Optical spectroscopy is a versatile characterization technique for a wide range of applications. Developing miniaturized spectrometers is the trend for applications in which small footprint takes precedence over high resolution. However, development of micro-spectrometers based on miniaturized or integrated optics is approaching a bottleneck toward submillimeter scales because of the inherent scale limitation of their optical components or path lengths. Although these constraints can be circumvented with computational spectral reconstruction by addressing a full range of spectral components simultaneously at multiple detectors, complex millimeter-scale arrays of individually prepared filters arranged over charge-coupled device or complementary metal-oxide semiconductor detectors are difficult to be miniaturized.
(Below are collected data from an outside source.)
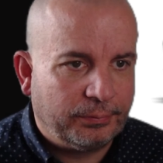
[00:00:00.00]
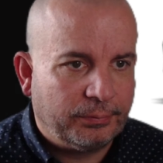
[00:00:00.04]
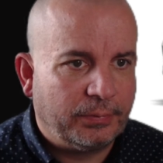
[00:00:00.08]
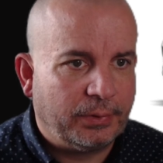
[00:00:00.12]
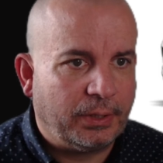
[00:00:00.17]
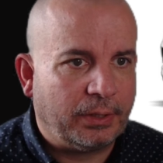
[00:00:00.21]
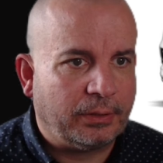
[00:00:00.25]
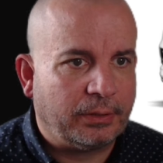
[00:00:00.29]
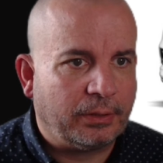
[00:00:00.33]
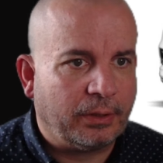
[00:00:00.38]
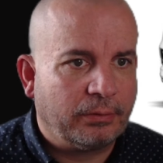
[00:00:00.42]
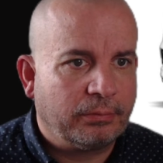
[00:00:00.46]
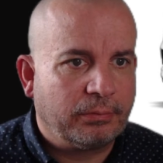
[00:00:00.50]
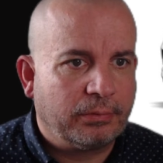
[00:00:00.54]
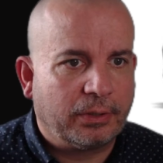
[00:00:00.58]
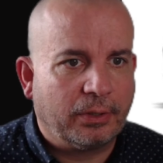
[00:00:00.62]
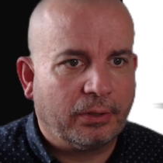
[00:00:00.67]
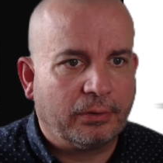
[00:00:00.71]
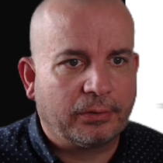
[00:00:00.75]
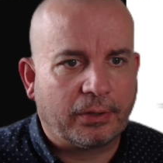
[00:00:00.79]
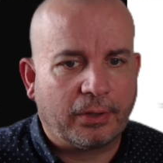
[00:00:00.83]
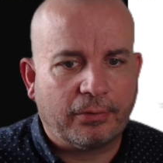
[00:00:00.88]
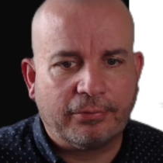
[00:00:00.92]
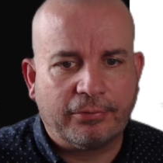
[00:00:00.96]
There you go,
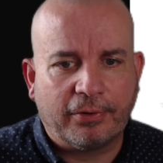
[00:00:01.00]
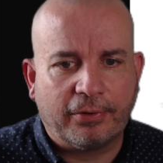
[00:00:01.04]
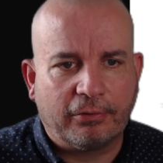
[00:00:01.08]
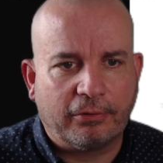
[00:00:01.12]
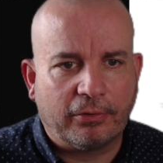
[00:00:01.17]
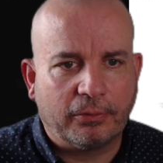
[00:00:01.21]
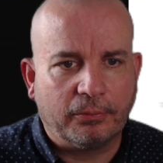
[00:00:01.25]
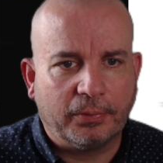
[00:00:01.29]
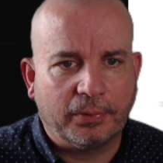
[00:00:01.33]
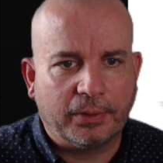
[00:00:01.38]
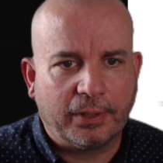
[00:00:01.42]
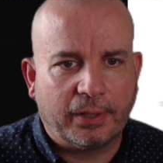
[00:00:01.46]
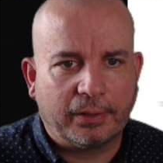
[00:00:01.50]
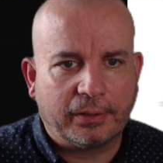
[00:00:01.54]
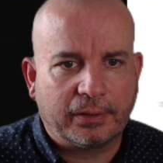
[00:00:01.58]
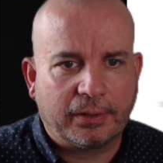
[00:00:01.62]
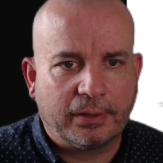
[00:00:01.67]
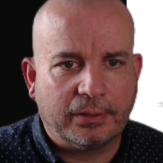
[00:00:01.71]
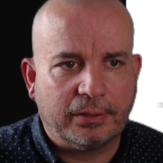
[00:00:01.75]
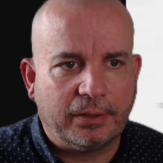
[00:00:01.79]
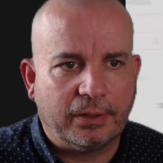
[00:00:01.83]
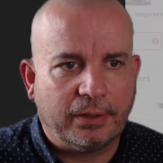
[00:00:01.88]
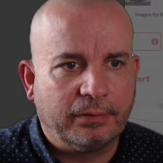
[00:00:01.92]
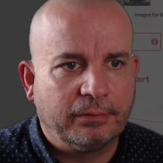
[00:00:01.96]
can't go far wrong with that,
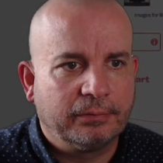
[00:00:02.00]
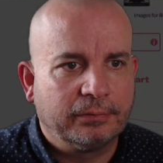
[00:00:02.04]
can you?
By compositionally engineering a single nanowire and electronically probing the photocurrent at a series of points along the nanowire, Zongyin Yang and his co-workers from Cambridge University [
1] designed and demonstrated an ultracompact microspectrometer, which is capable of accurate computational spectrum reconstruction in the visible-range. The entire active element of the spectrometer is scaled down to a footprint of just hundreds of nanometers in width and tens of micrometers in length. By means of a spatial point-scanning strategy, the nanowire spectrometer can realize spectral imaging for applications in many fields, such as astronomy and bio-detection. Furthermore, they demonstrate lensless, single-cell-scale
in situ spectral imaging by a shift register strategy, which is benefited by the microscale nanowire spectrometer units. This work could open new opportunities for many miniaturized spectroscopic applications.